Start of Given information
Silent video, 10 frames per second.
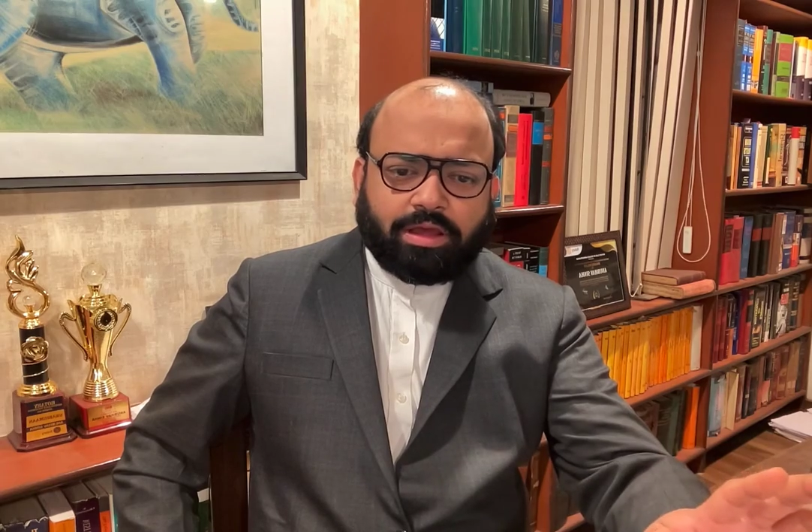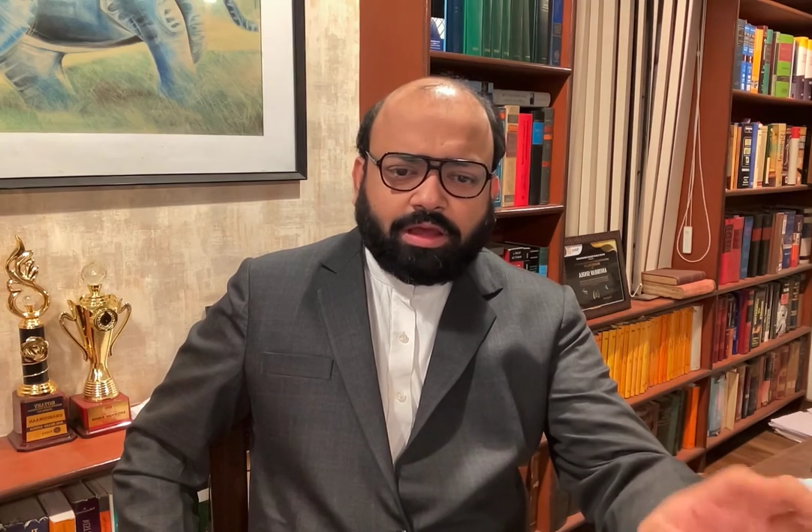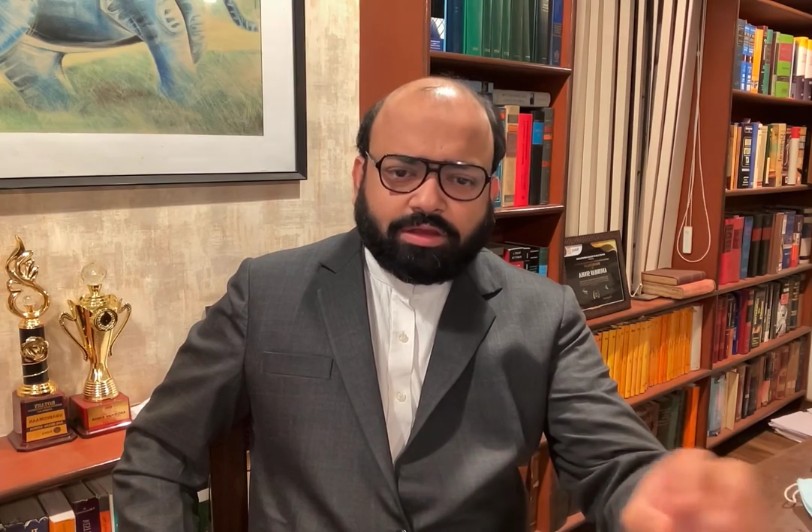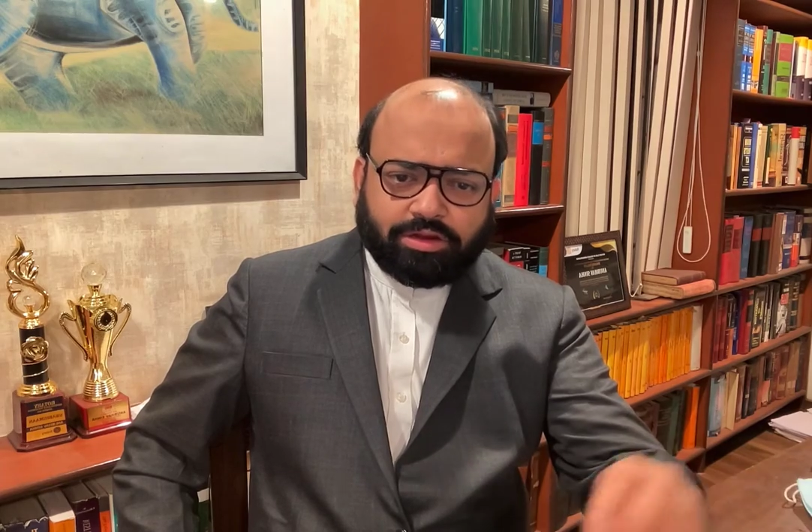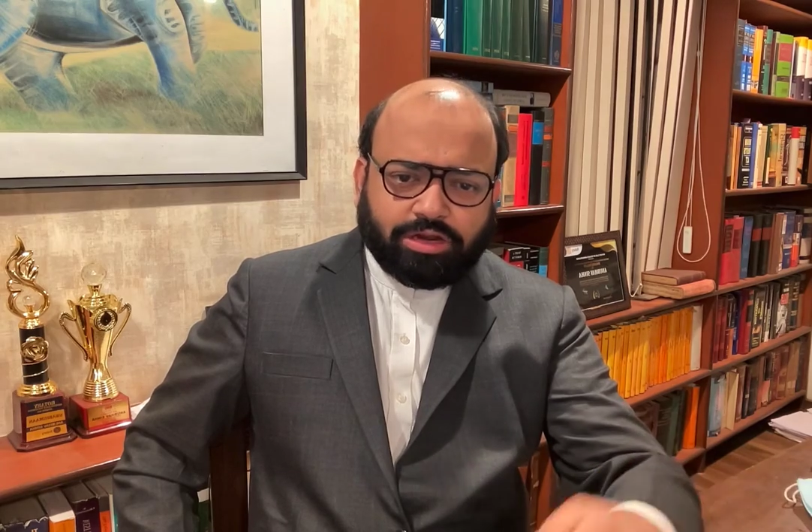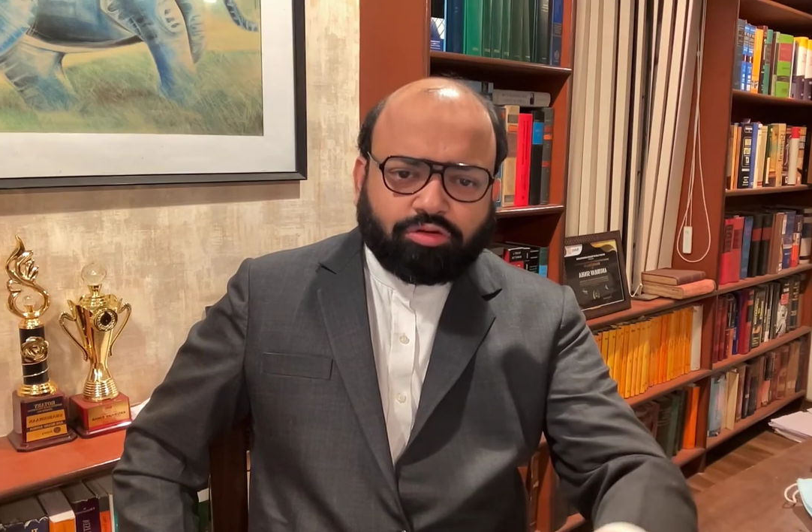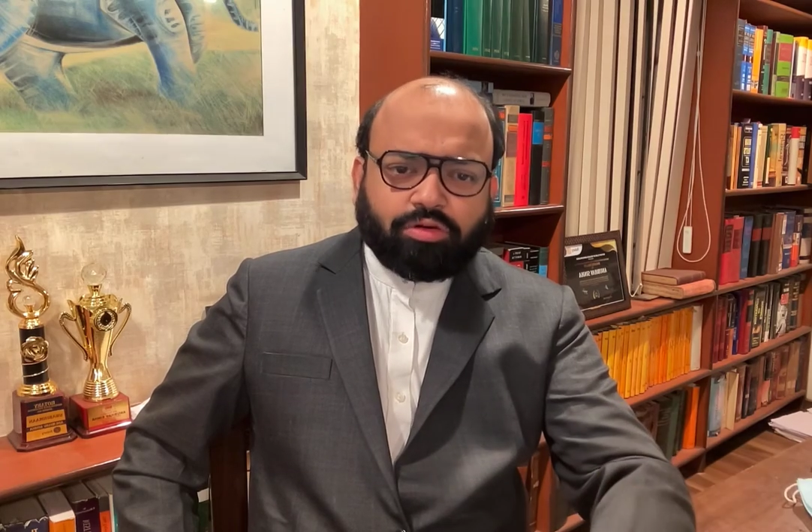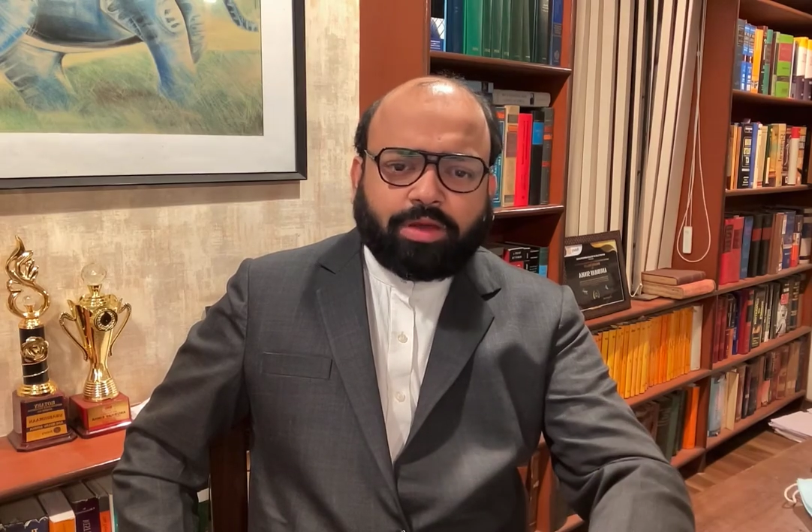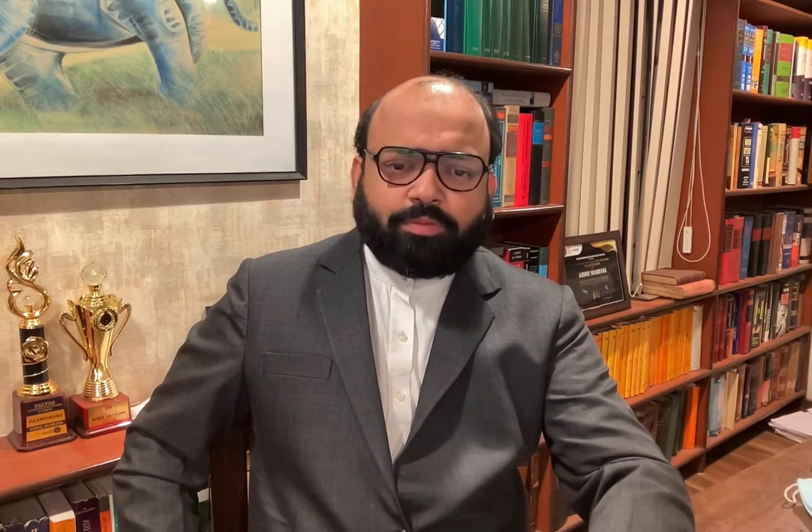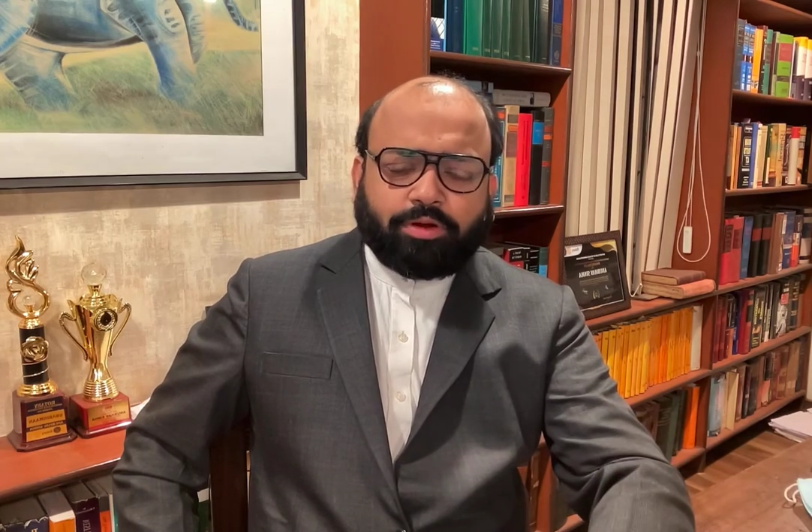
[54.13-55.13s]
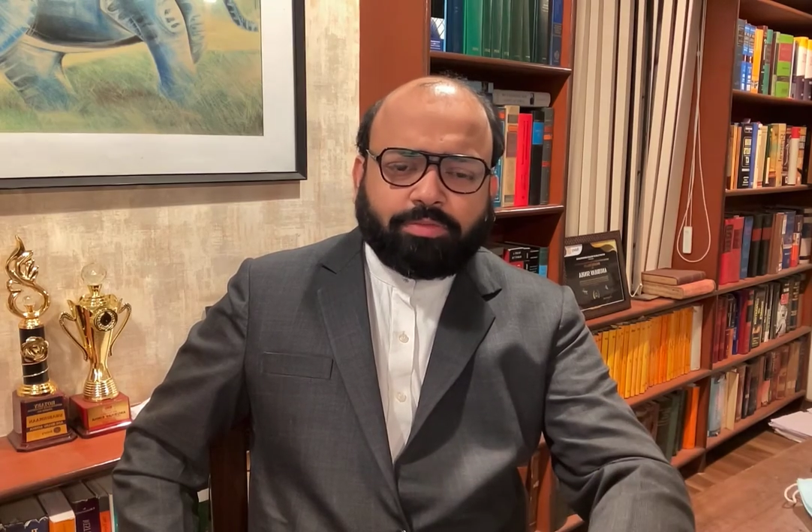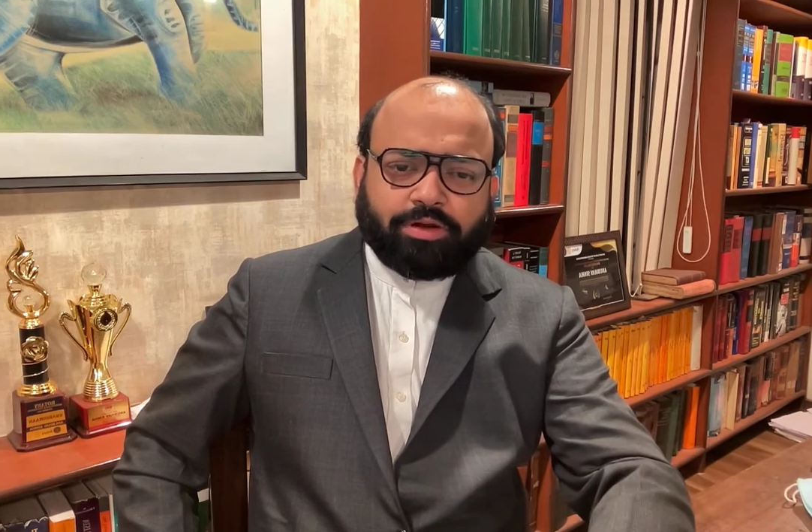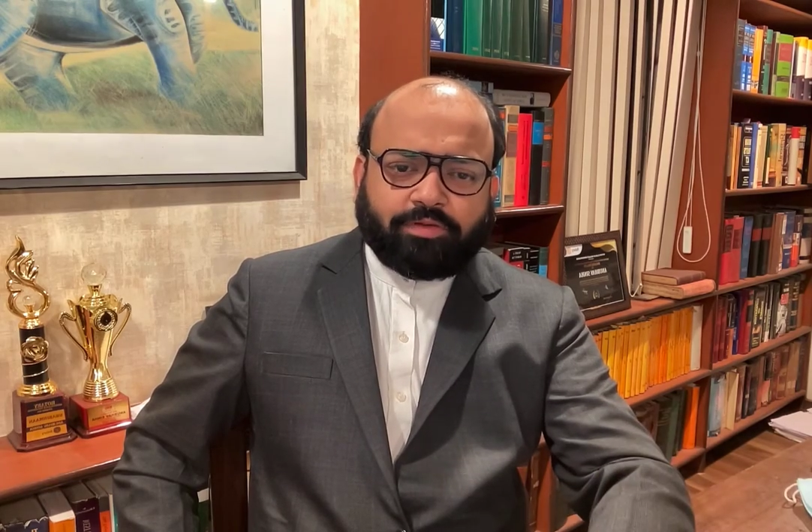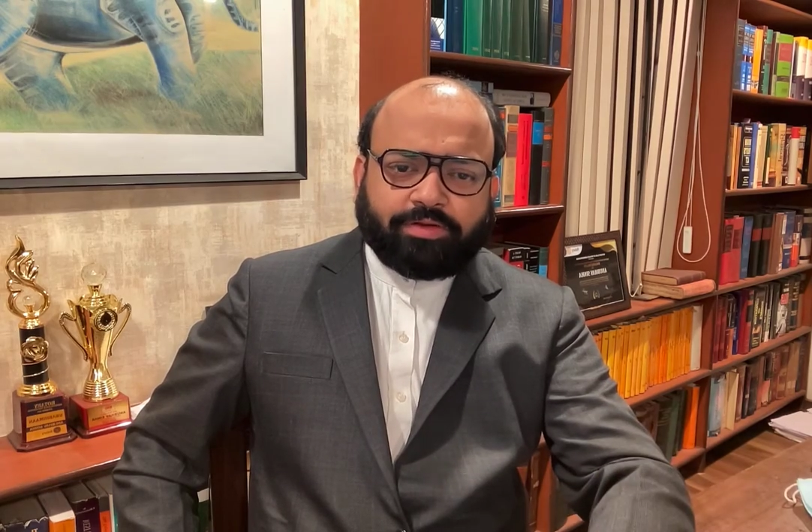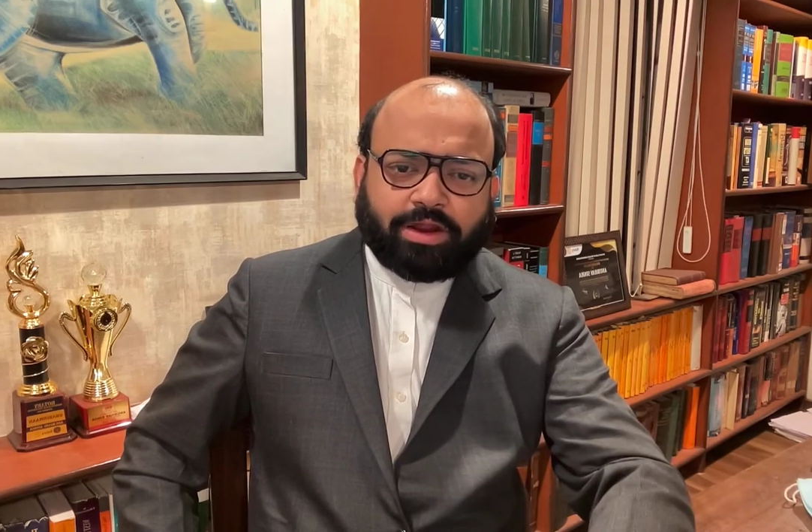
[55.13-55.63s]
agree to appointment of an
End of Given information
_What needs to be done_
Repeat the listing exactly; do not print any picture.

_Response_
Silent video, 10 frames per second.
[54.13-55.13s]
[55.13-55.63s]
agree to appointment of an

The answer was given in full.